Just saw this on nw forum and was fixing to post here.


----------



## JC Designs (Apr 5, 2020)

Good on you Capt. Dave! Way to look out!


----------



## Padre (Jul 29, 2016)

If it is a white fiberglass Stiffy then it might be mine. I lost it in the Gulf off Destin about 4 years ago. If that's it, then I am impressed.


----------



## SomaliPirate (Feb 5, 2016)

It's mine. It's uh...long...and thin. yeah


----------



## LowHydrogen (Dec 31, 2015)

I lost a 21' Carbon Marine G2 (shiny finish, open fork plastic tip) in St Andrew's a while back, but I highly doubt it made it that far.

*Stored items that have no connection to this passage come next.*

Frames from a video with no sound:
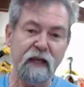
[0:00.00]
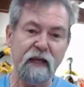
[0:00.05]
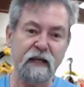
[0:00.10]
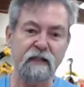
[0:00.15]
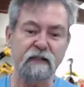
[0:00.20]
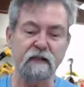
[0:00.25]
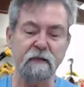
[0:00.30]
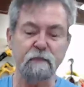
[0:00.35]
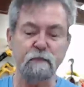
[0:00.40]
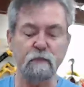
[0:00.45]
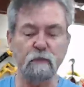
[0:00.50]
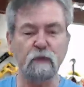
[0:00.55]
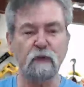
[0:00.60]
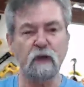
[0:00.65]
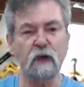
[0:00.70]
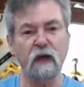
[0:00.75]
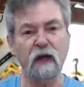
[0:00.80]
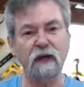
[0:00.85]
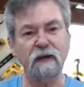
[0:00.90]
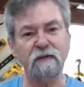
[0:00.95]
It's a
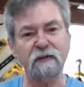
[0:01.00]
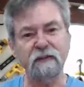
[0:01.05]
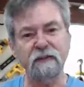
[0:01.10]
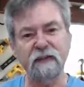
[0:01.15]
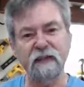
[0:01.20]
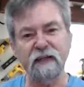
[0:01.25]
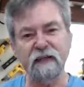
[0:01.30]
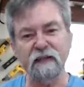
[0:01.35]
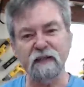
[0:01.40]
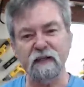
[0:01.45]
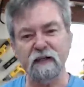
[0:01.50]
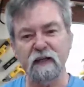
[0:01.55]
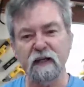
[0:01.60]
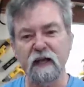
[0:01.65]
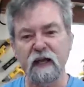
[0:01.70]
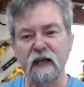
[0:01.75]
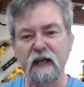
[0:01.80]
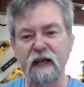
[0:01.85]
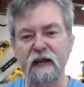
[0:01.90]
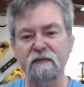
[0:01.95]
kind of a thing that
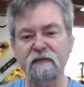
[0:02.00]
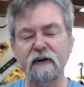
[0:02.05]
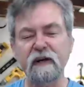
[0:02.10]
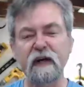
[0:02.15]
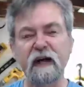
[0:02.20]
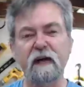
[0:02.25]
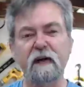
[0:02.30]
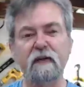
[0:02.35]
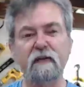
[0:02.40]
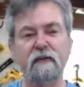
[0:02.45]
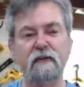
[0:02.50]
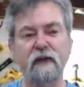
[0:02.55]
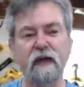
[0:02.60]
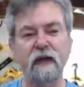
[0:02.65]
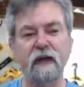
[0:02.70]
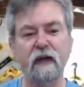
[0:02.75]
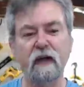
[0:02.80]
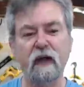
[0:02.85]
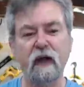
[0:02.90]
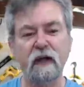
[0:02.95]
every now and
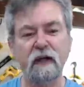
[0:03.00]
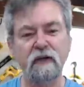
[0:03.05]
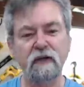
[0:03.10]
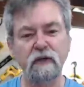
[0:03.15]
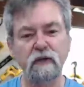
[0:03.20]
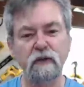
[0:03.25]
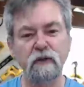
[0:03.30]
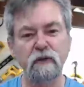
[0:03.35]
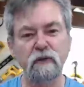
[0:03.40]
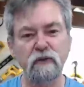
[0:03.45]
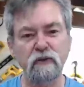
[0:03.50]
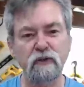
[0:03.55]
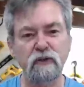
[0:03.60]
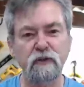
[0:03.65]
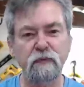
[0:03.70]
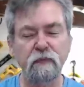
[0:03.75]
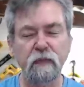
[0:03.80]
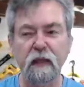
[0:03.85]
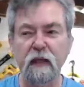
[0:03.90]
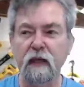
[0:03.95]
then I
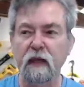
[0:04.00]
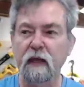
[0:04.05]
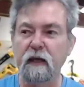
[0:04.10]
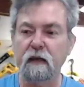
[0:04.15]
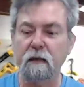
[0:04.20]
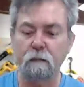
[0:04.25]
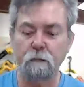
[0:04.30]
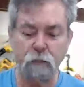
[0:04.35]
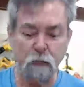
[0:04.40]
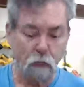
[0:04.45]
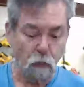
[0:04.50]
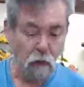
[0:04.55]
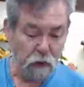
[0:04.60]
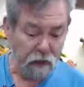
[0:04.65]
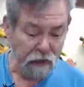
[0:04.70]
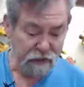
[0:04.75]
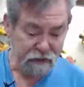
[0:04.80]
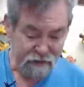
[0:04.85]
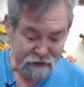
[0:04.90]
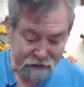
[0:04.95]
use, but when
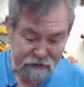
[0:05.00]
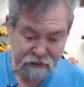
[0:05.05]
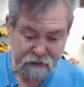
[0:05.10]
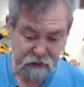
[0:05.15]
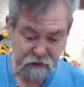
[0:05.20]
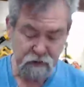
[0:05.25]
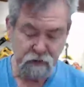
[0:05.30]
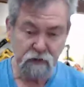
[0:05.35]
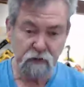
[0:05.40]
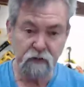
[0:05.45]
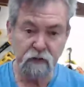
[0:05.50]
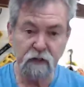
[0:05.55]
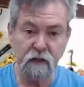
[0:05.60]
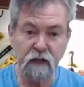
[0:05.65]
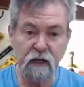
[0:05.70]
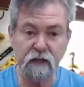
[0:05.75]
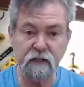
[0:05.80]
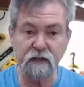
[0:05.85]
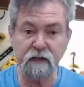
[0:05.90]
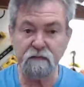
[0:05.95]
I need it,
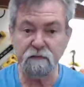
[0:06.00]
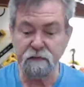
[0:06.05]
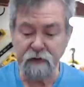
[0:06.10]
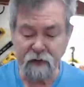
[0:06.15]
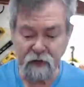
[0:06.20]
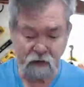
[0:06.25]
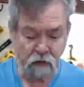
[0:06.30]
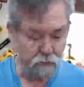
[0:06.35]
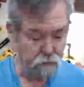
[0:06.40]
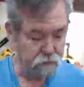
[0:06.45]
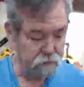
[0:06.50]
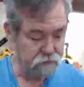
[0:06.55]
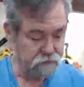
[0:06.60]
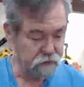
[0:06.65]
it's invaluable.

Good on you for looking for an owner. I know the feeling of losing one and it SUCKS!


----------



## Zika (Aug 6, 2015)

Sorry guys, but none of those fit the description. They're not like that Regulator center console that capsized and floated from the Atlantic coast to Spain. LOL

I've lost two in the last 30 years--one on the water and another towing down the road that I didn't realize until it was too late. So I'm trying to pay it forward a bit.


----------



## flysalt060 (Aug 5, 2012)

Saltygatorvet might know. But he hasn’t been very active on the n w forum for a while.


----------



## Zika (Aug 6, 2015)

He's a friend of mine and my vet. Already talked to him, but thanks for the lead. I've got it posted on 3 different forums. Hopefully the owner will see it soon.


----------



## flysalt060 (Aug 5, 2012)

Good on you paying forward. Some fellow I was behind paid for at chik fila today. And another side note, since ga tags are allowed, alligator point here I come!


----------



## Zika (Aug 6, 2015)

Hate to share bad news, but everything I've seen and heard from the Franklin Co. meeting yesterday indicates ramps are still closed and they are targeting out-of-state tags. If you have property there, you are exempt, though.


----------



## flysalt060 (Aug 5, 2012)

Sister keeps her boat at AP marina and some friends just closed on a house between carrabelle and east point. Guess I could go down with them.


----------



## Zika (Aug 6, 2015)

New week bump.


----------